Large language models enable analysts to interact with data conversationally, asking AI to 'look for intersections' in intelligence and map targets to available aircraft and munitions for strike planning.

The accidental school strike resulted from 'outdated data provided by the Defense Intelligence Agency' where a former military compound had been converted to a school but databases were never updated.

Pentagon vs Tech Companies: Who Sets the Rules

The Pentagon's January 2024 AI strategy requires contracts allowing military to use AI tools for 'any lawful use,' conflicting with tech companies' safety policies that restrict offensive cyber attacks and other applications.

The $200 million Anthropic contract 'is not a lot of money for these AI companies' compared to commercial applications, giving them leverage to refuse military partnerships.

OpenAI stepped in after Anthropic's withdrawal, creating a 'race to the bottom' dynamic where 'the lab with maybe the least amount of safety concern' wins government contracts.

Unlike traditional defense contractors like Lockheed Martin whose 'entire raison d'être is building technology for the government,' commercial AI companies have much larger civilian markets.

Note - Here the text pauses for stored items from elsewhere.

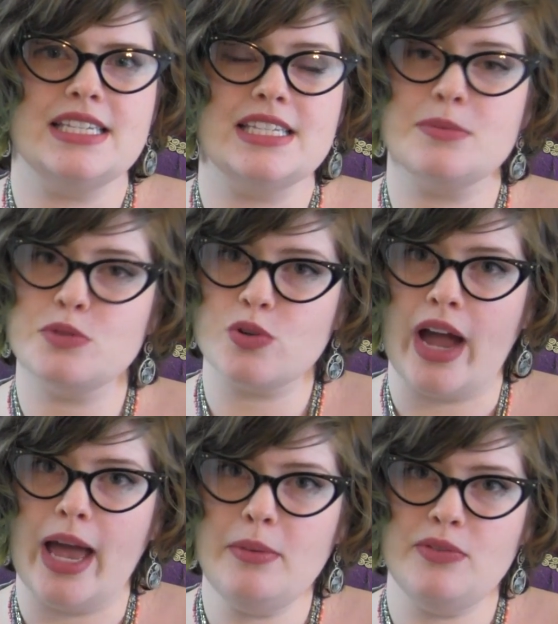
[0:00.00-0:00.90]

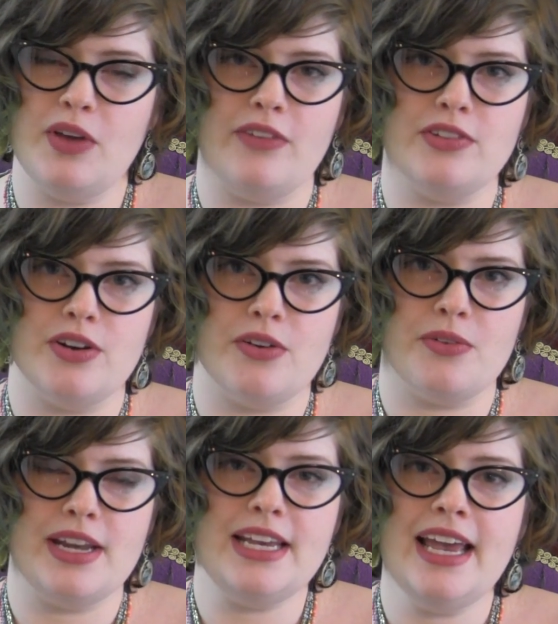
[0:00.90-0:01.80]
subscribe if you haven't
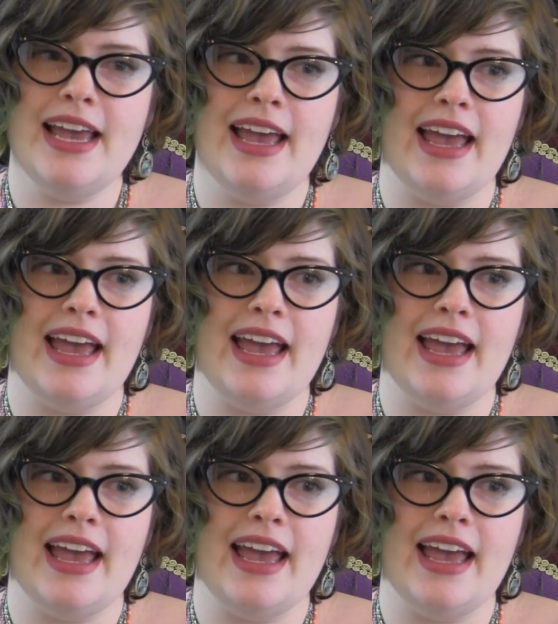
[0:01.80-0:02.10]
already,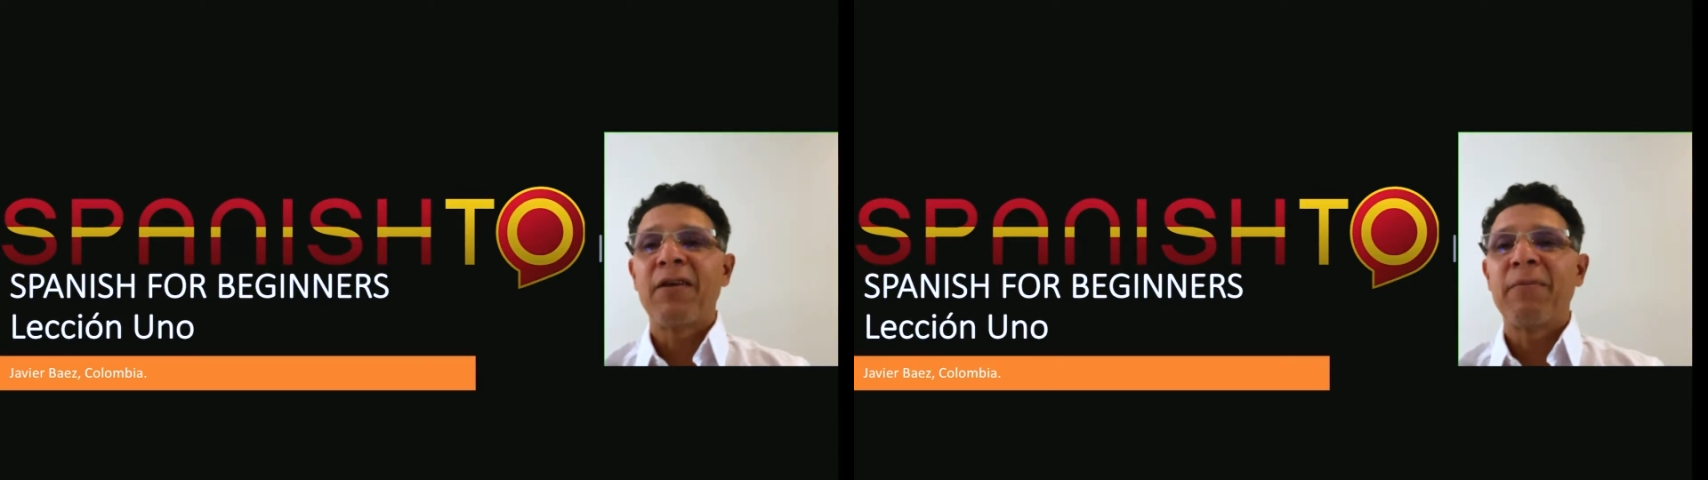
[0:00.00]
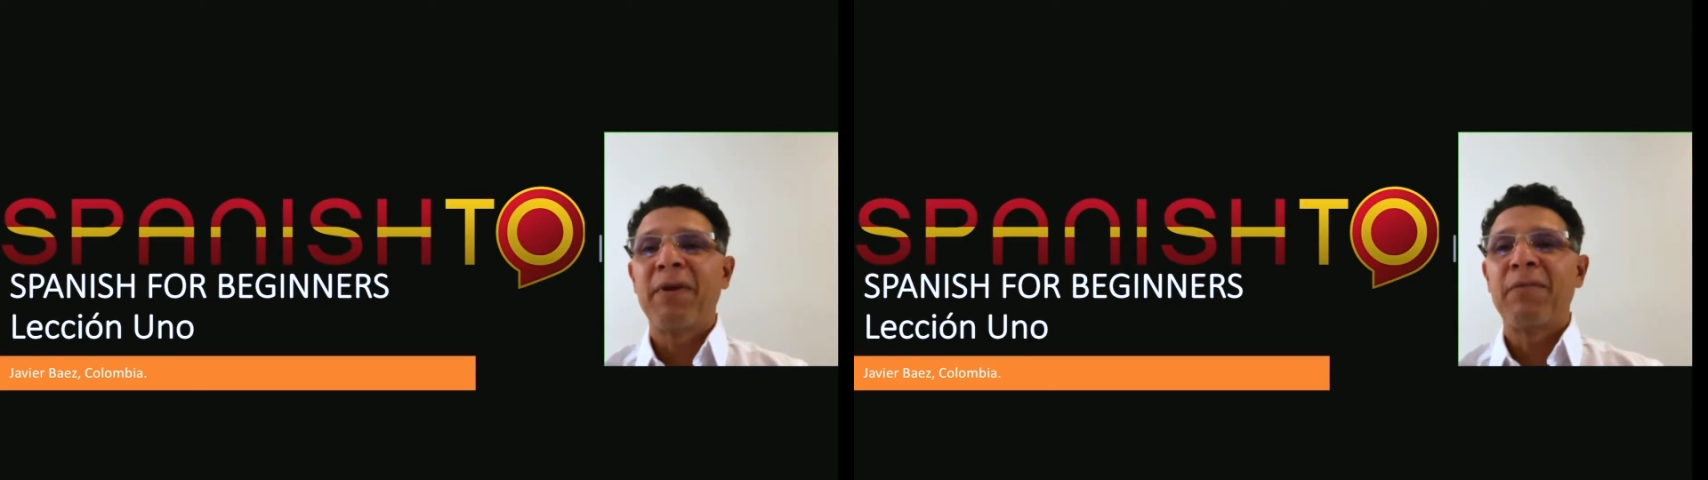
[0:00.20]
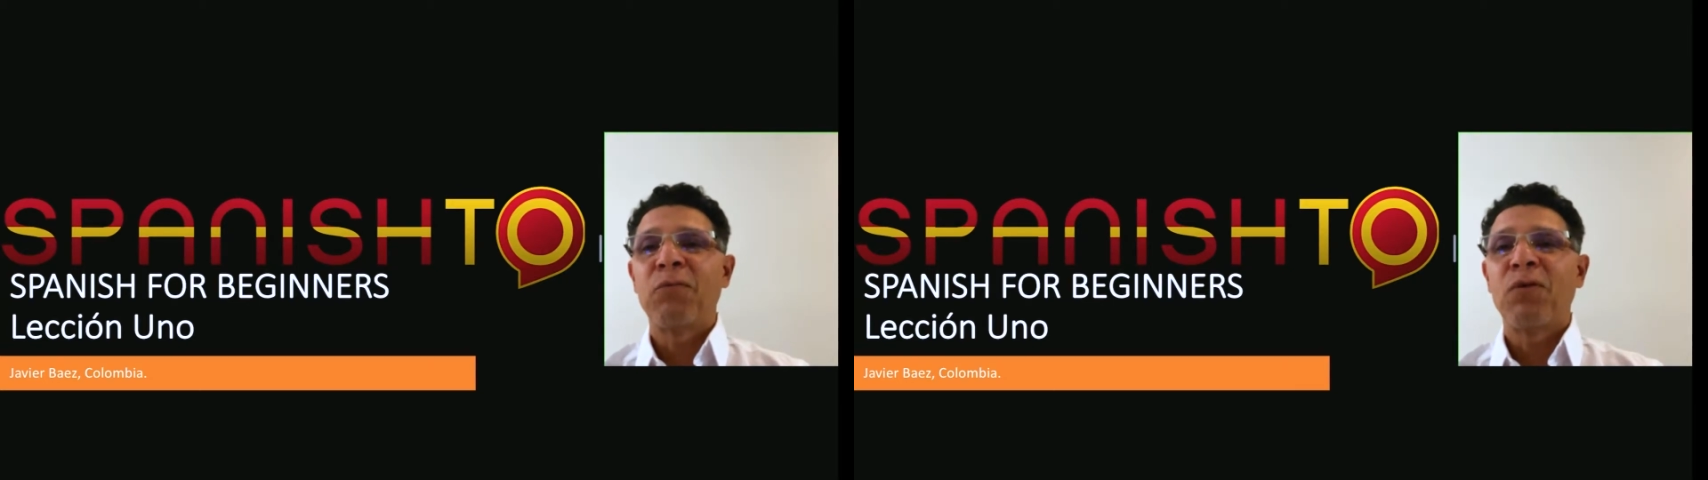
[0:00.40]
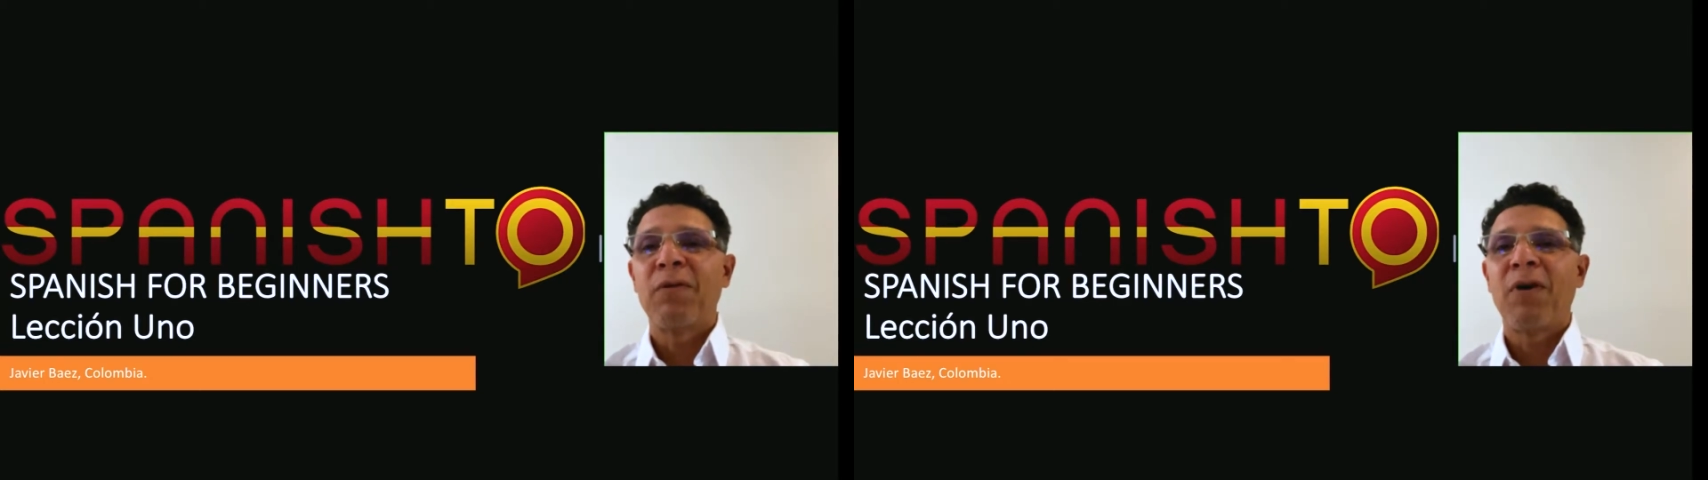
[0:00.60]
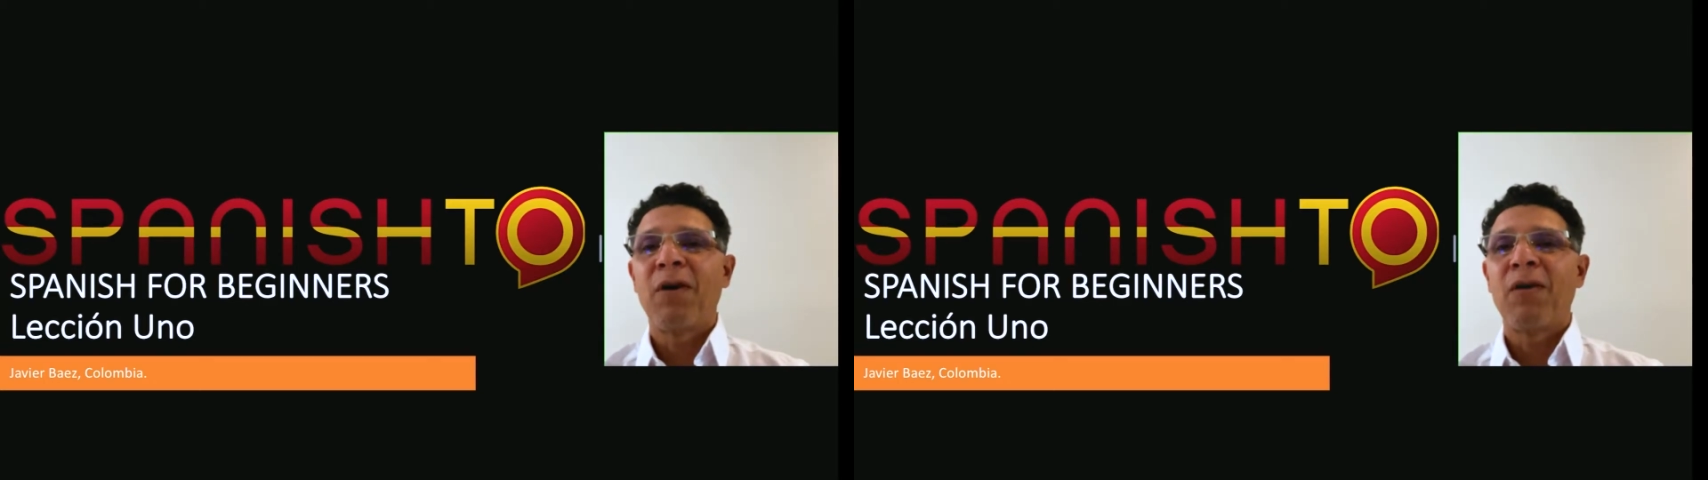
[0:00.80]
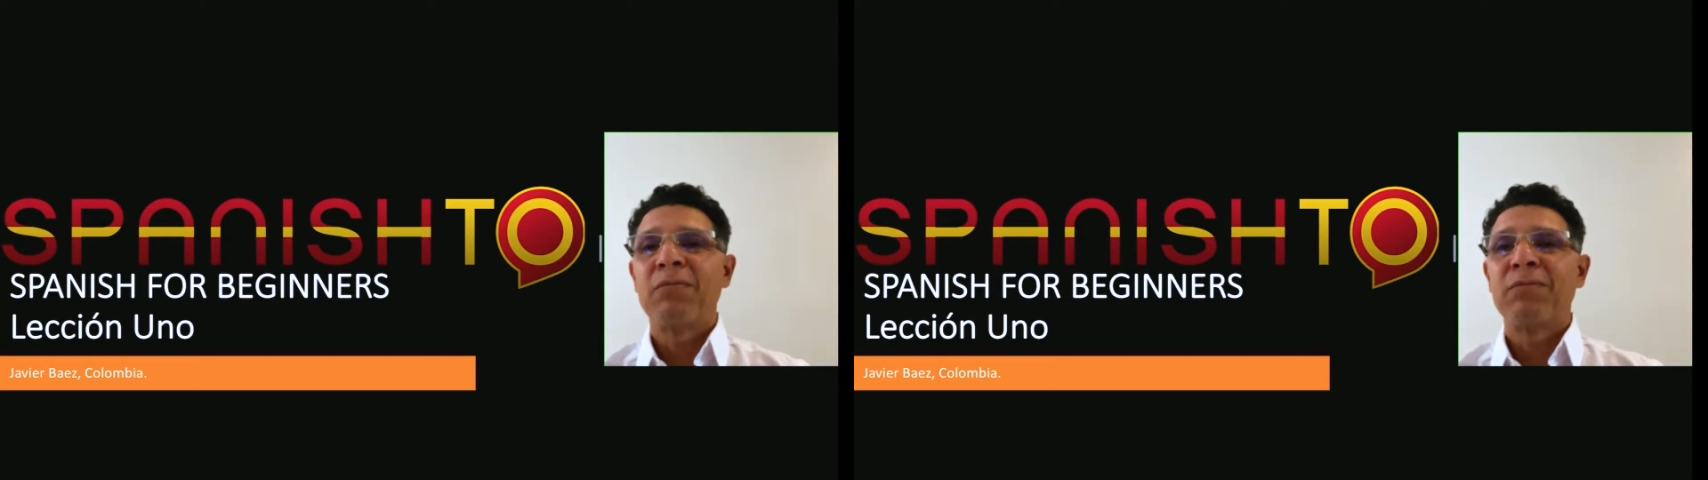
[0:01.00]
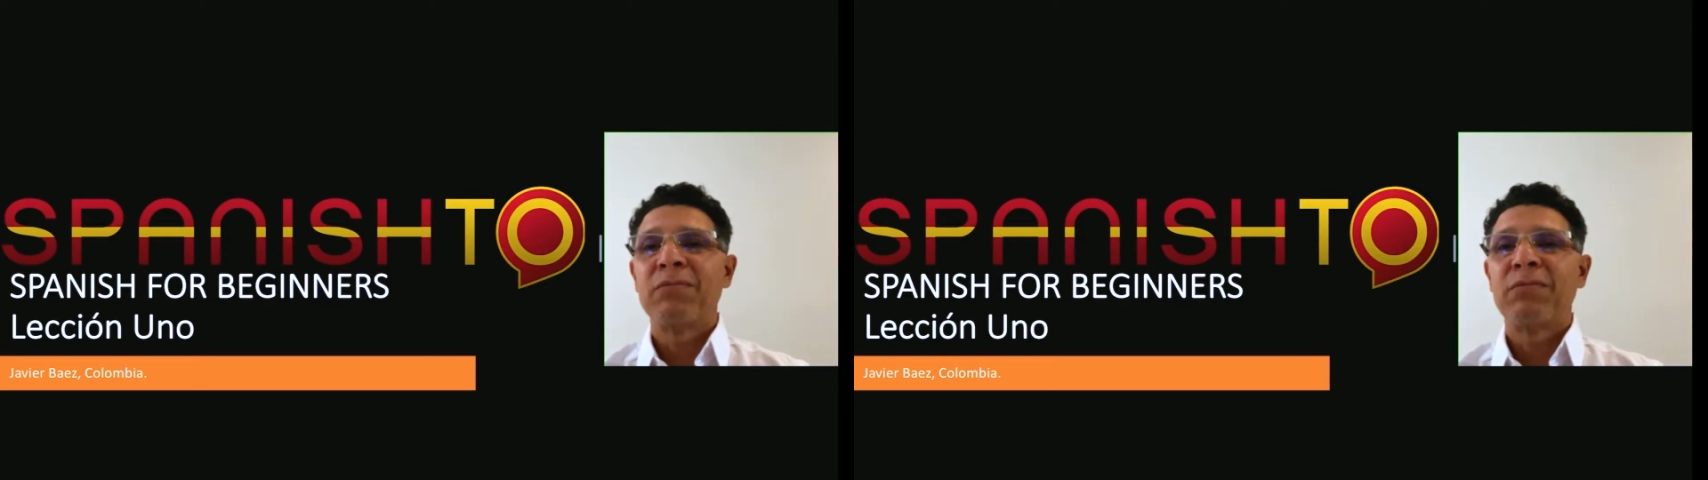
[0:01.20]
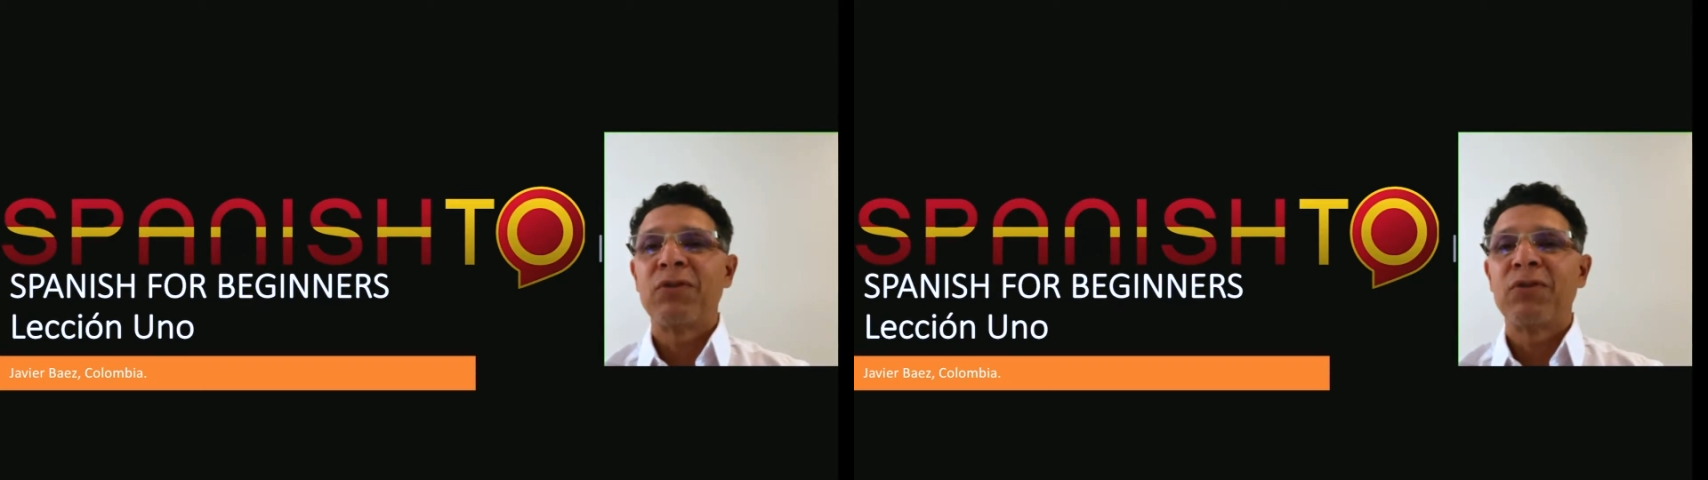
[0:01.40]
you a bit more about your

Future Autonomous Systems and Escalation Risks

Future autonomous weapons could include loitering munitions that 'search over wider areas' and attack targets independently, similar to 1980s systems like the Tomahawk anti-ship missile that hunted Soviet ships.

AI systems interacting at machine speed could create 'flash crash' scenarios like in financial markets, but 'there's no referee to call time out in war' to prevent escalation.

The military cannot develop AI in-house because 'there's a fierce competition for talent in the AI space' and private enterprise can 'mobilize massive amounts of capital towards building data centers.'

Even in a robot-dominated future, 'militaries are going to need people relatively forward deployed' for command and control, especially against sophisticated adversaries who can jam communications.

The Human Element in Life-and-Death Decisions

The 1983 incident where Soviet officer Stanislav Petrov prevented nuclear war by trusting his 'funny feeling in his gut' about a faulty early warning system illustrates why humans remain essential in critical decisions.

Petrov knew 'the Russian system was new and a lot of Soviet technology doesn't work that great at first,' demonstrating contextual understanding that AI currently lacks about consequences and stakes.

AI could help reduce civilian casualties by identifying strikes near 'schools or hospitals or critical civilian infrastructure' and recommending smaller munitions or higher approval levels.

The risk is humans becoming 'less engaged in this process' where they 'don't feel as morally responsible,' potentially leading to more suffering despite technological precision.